## Data for this task
::::::
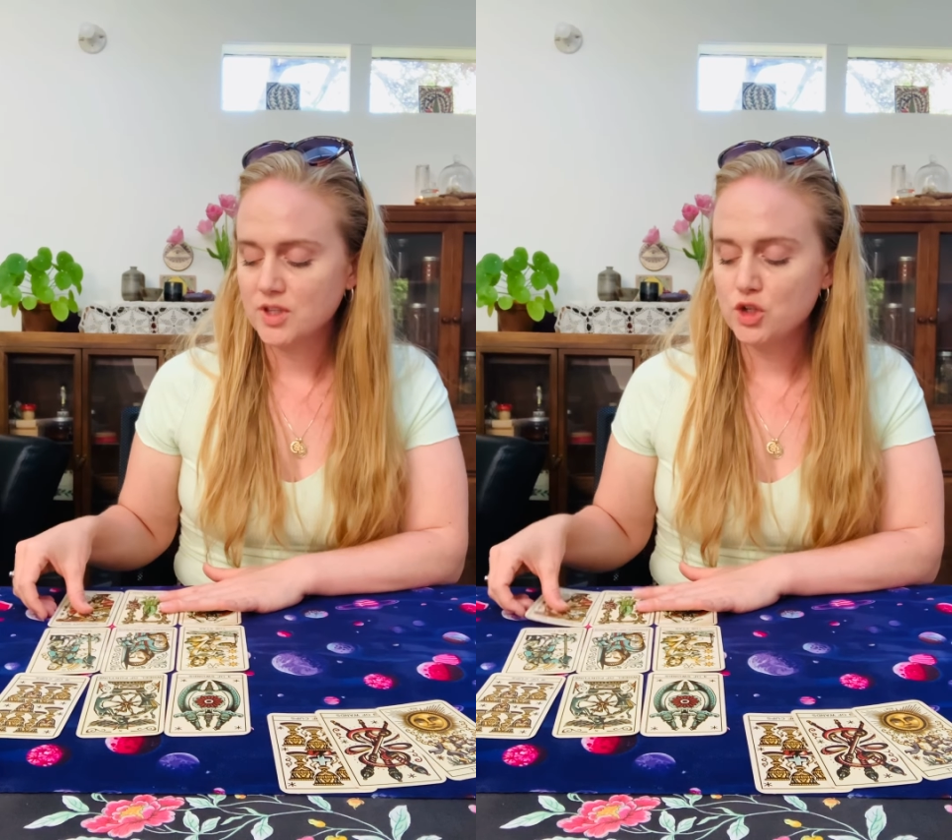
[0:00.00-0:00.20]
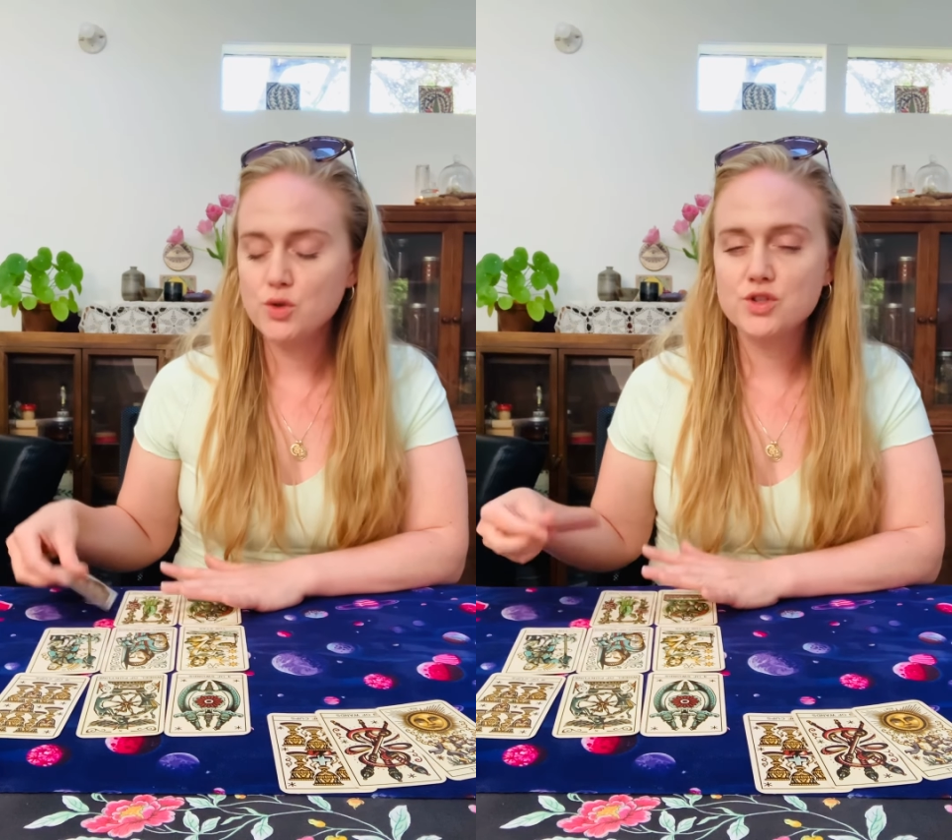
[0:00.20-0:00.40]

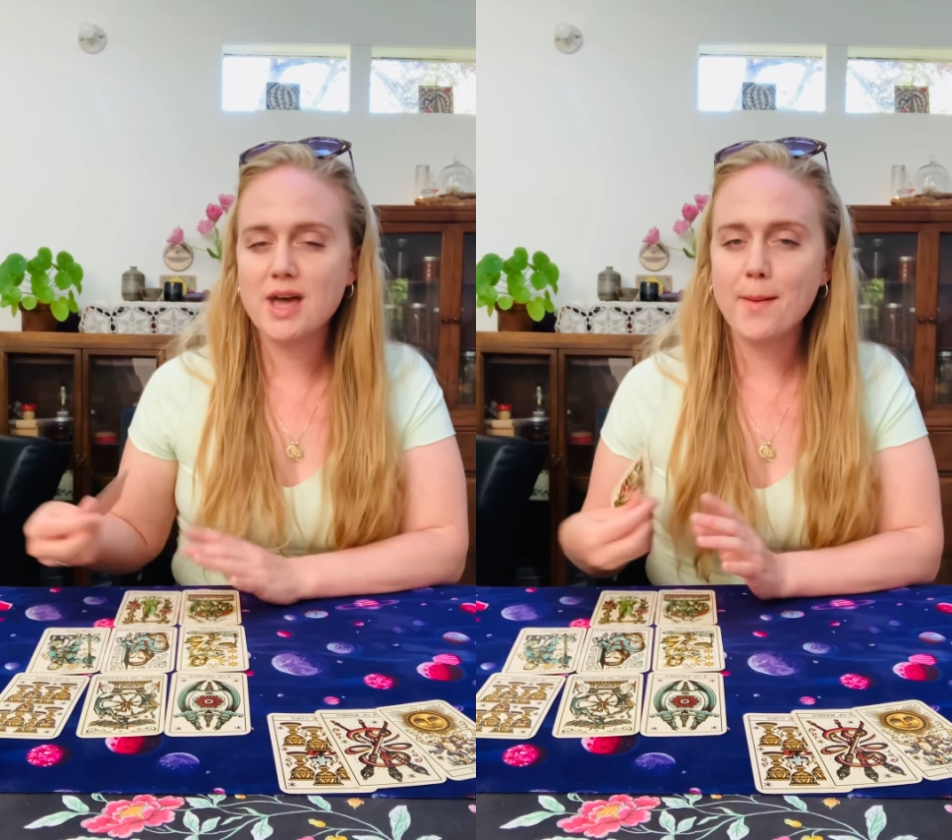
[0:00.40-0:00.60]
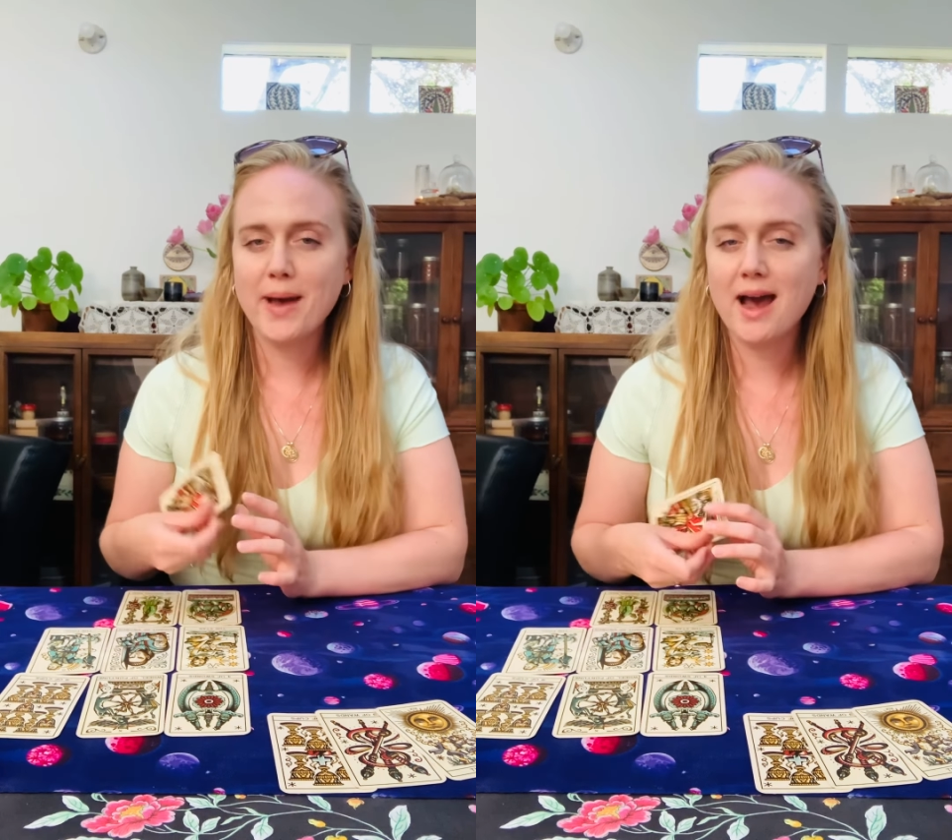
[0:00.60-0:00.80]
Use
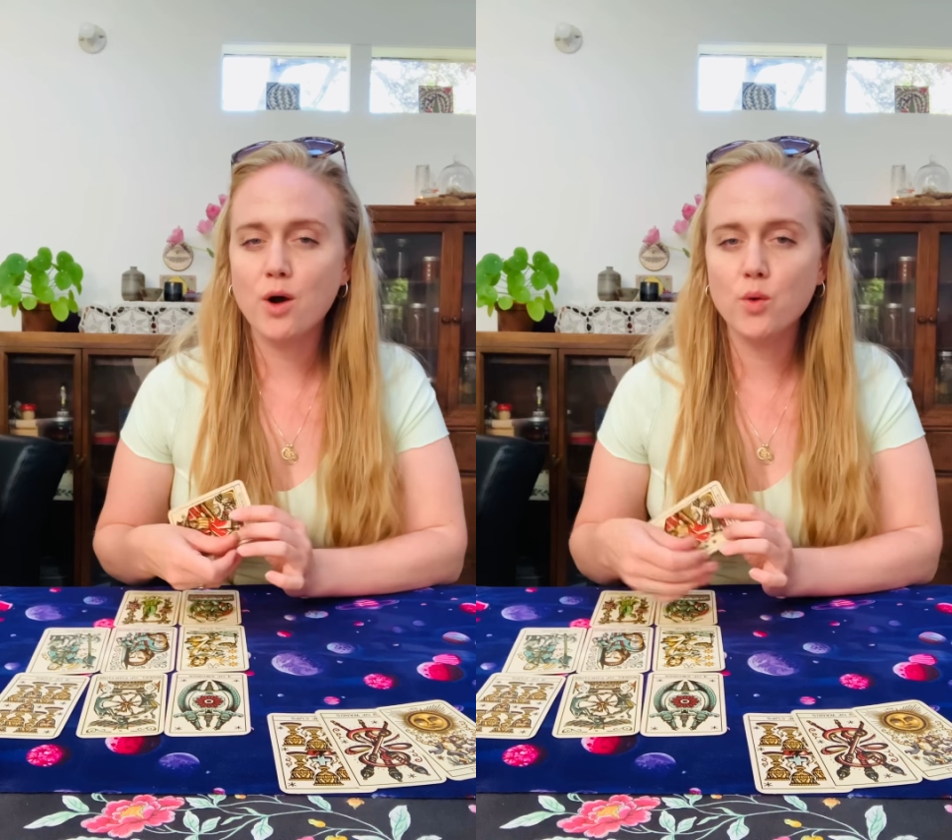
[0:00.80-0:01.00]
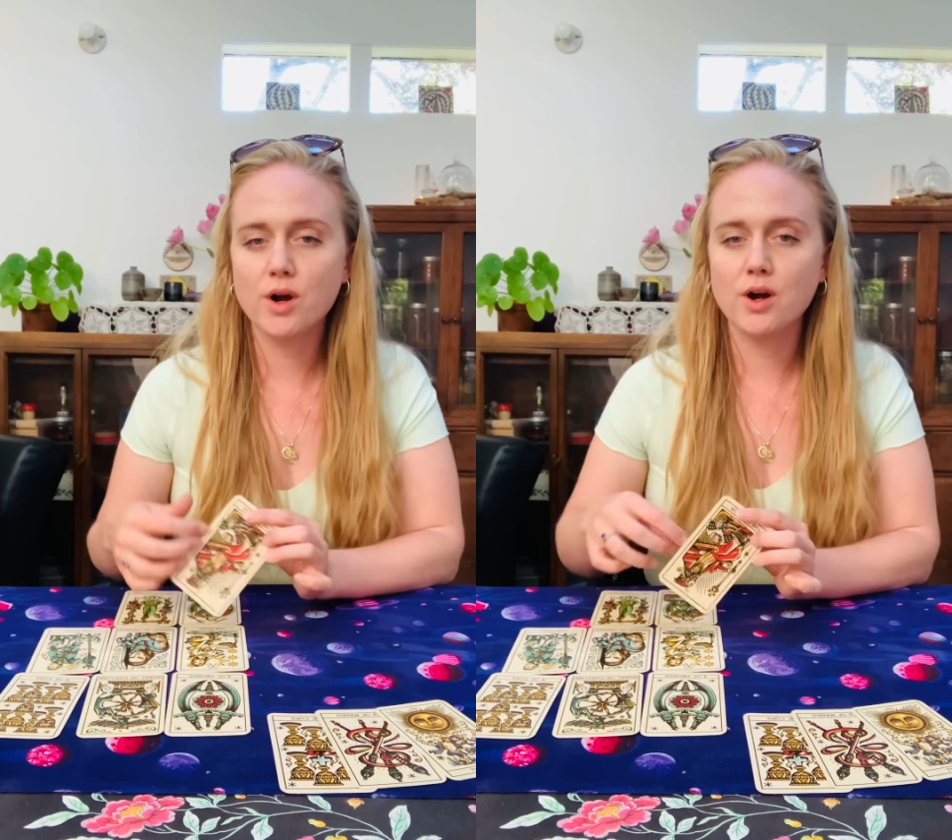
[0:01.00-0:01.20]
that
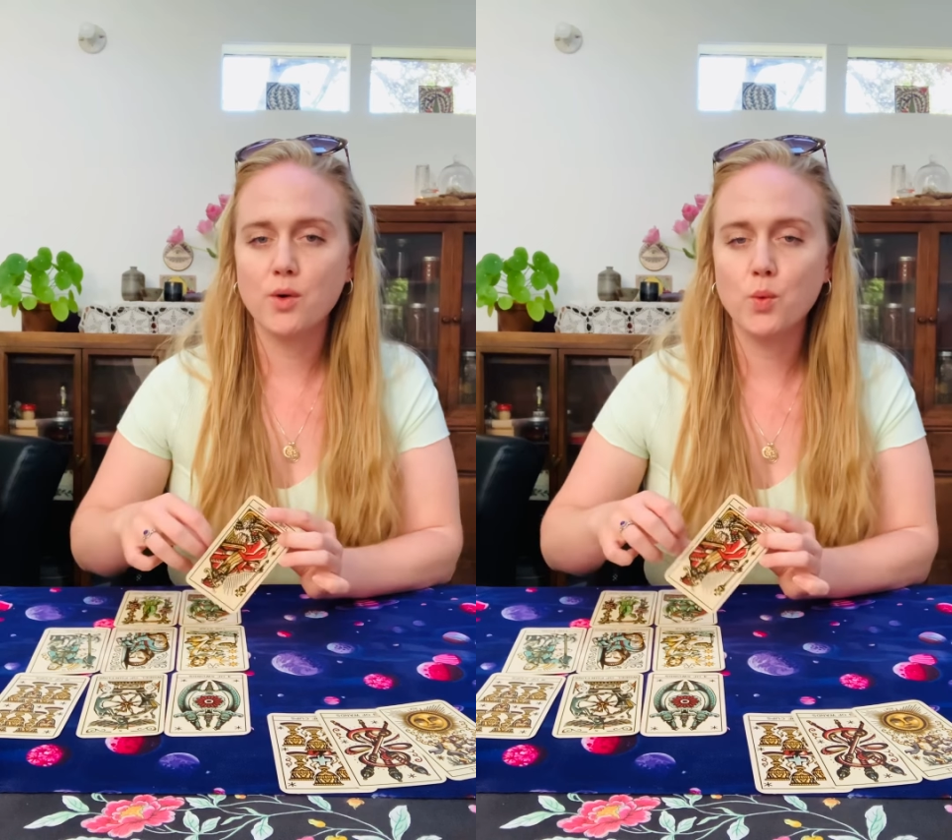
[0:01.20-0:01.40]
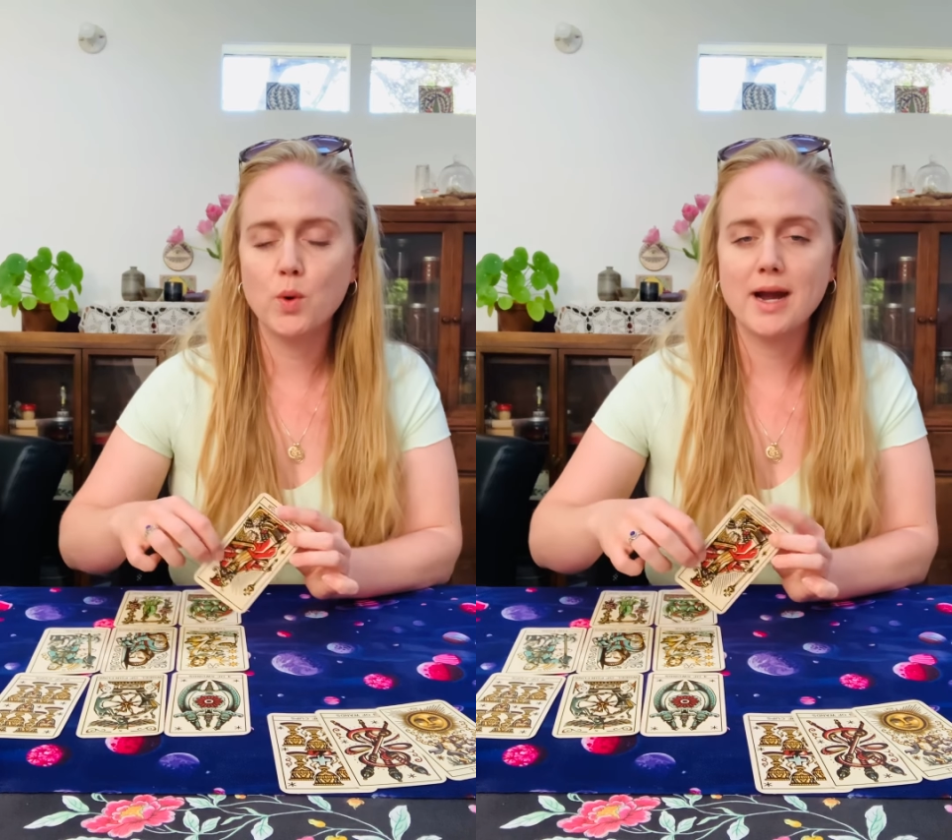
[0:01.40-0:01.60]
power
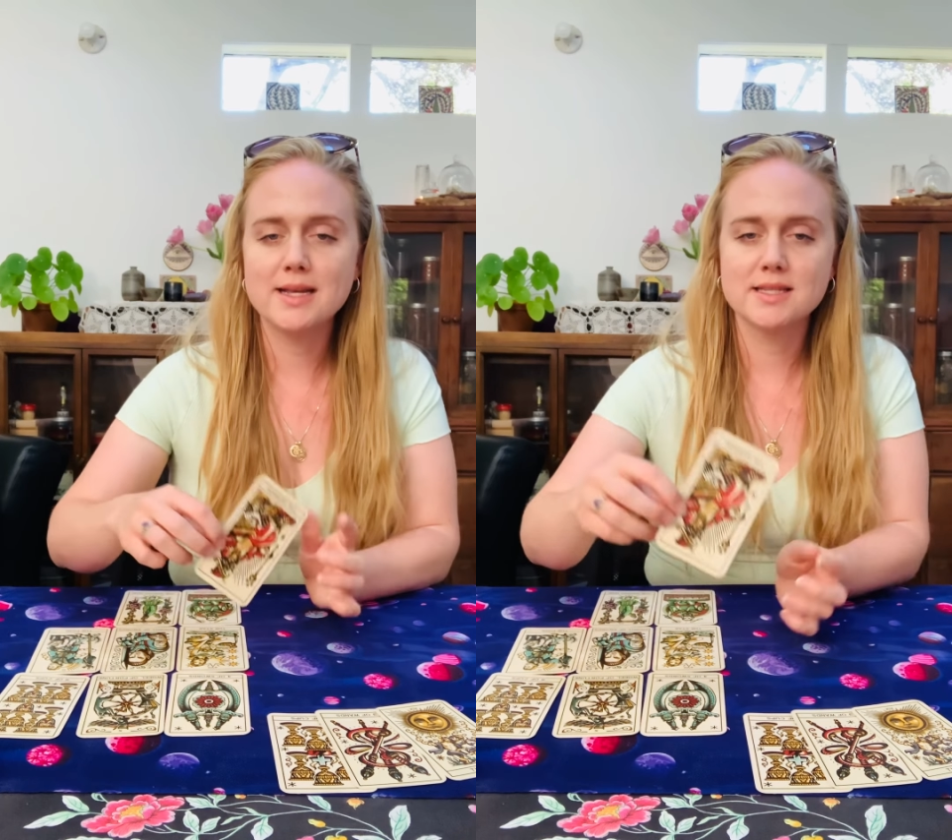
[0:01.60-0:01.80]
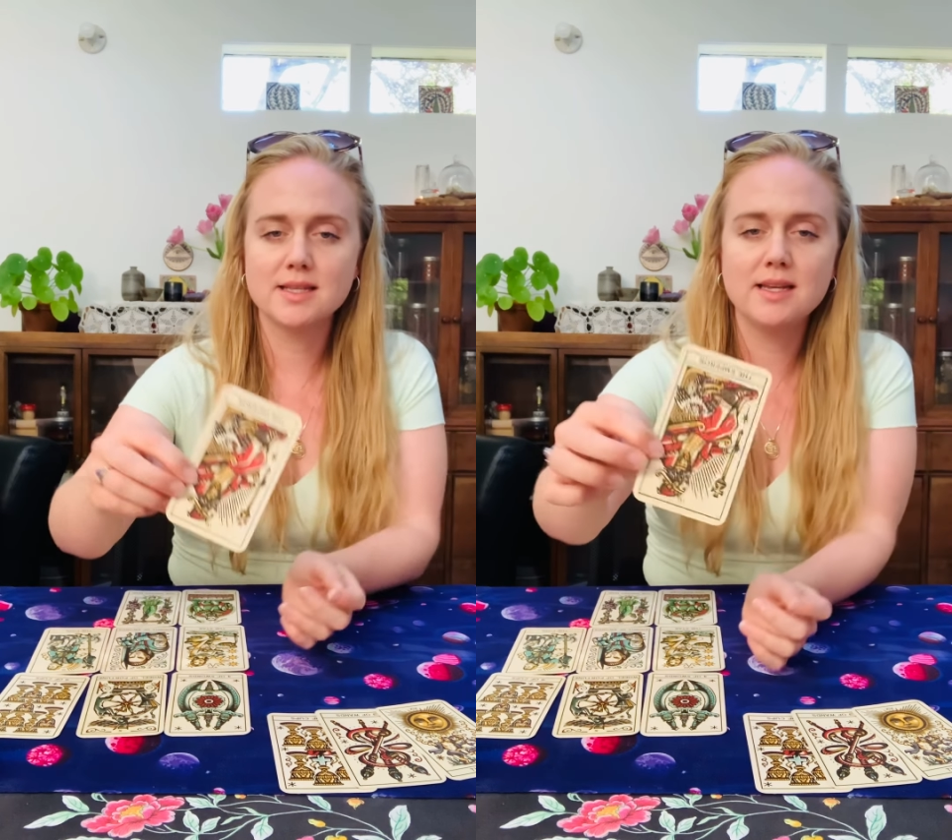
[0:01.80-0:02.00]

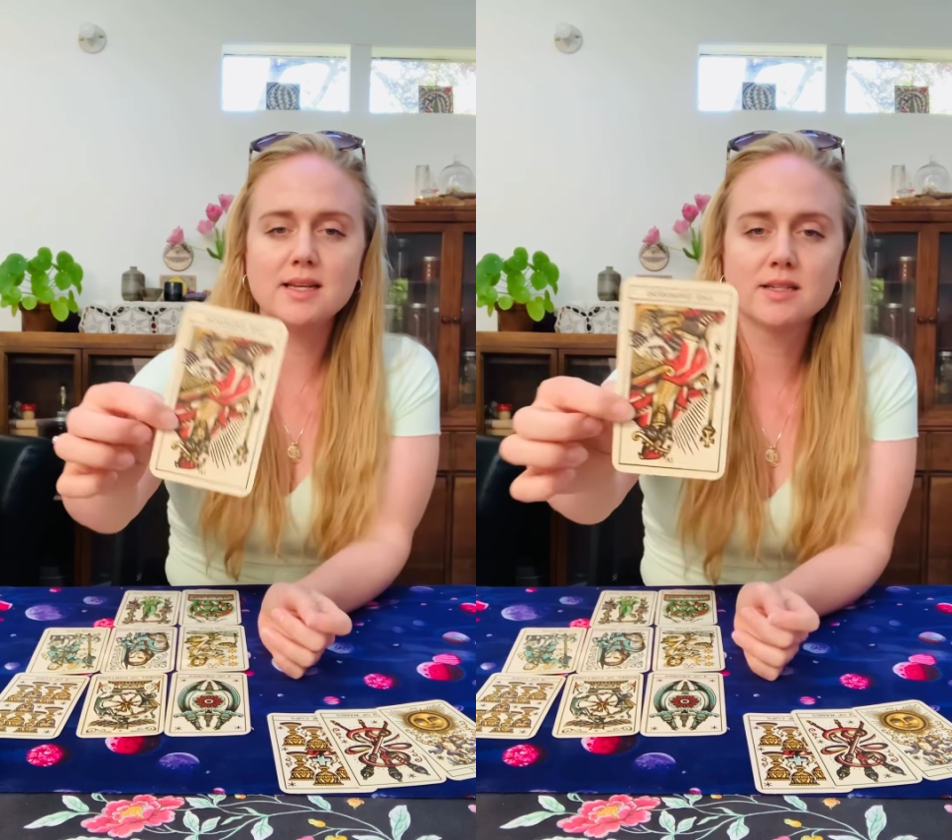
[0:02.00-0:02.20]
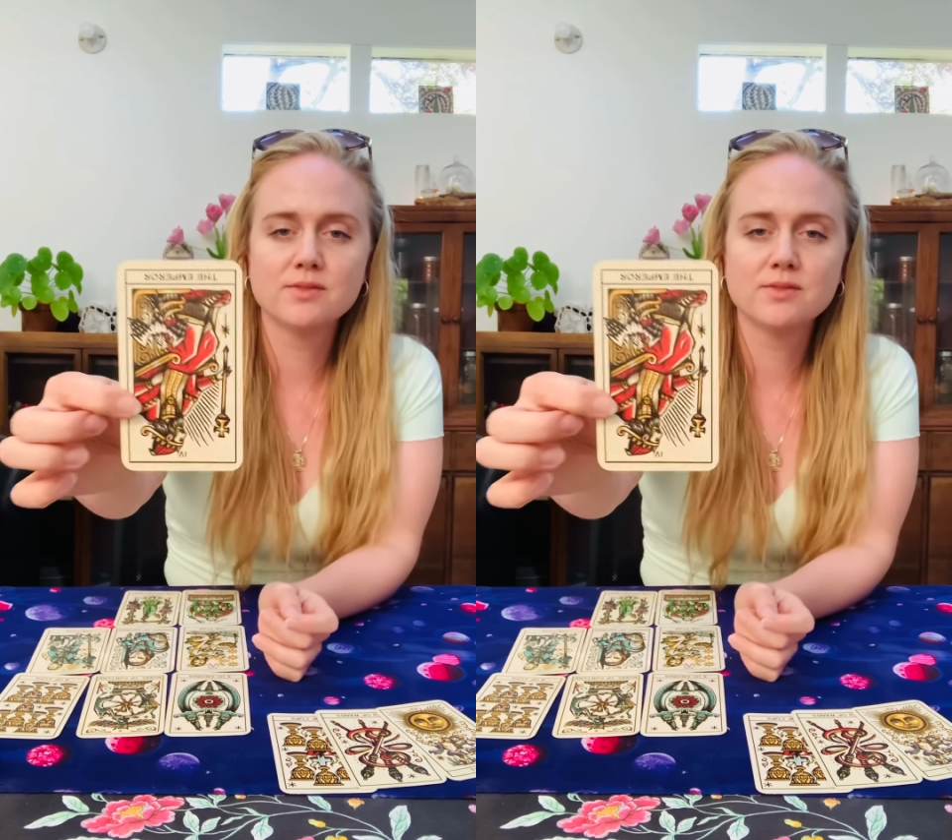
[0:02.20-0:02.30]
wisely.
::::::
Omit the images and transcribe all of the records above word for word.

[0:00.00-0:00.20]
[0:00.20-0:00.40]

[0:00.40-0:00.60]
[0:00.60-0:00.80]
Use
[0:00.80-0:01.00]
[0:01.00-0:01.20]
that
[0:01.20-0:01.40]
[0:01.40-0:01.60]
power
[0:01.60-0:01.80]
[0:01.80-0:02.00]

[0:02.00-0:02.20]
[0:02.20-0:02.30]
wisely.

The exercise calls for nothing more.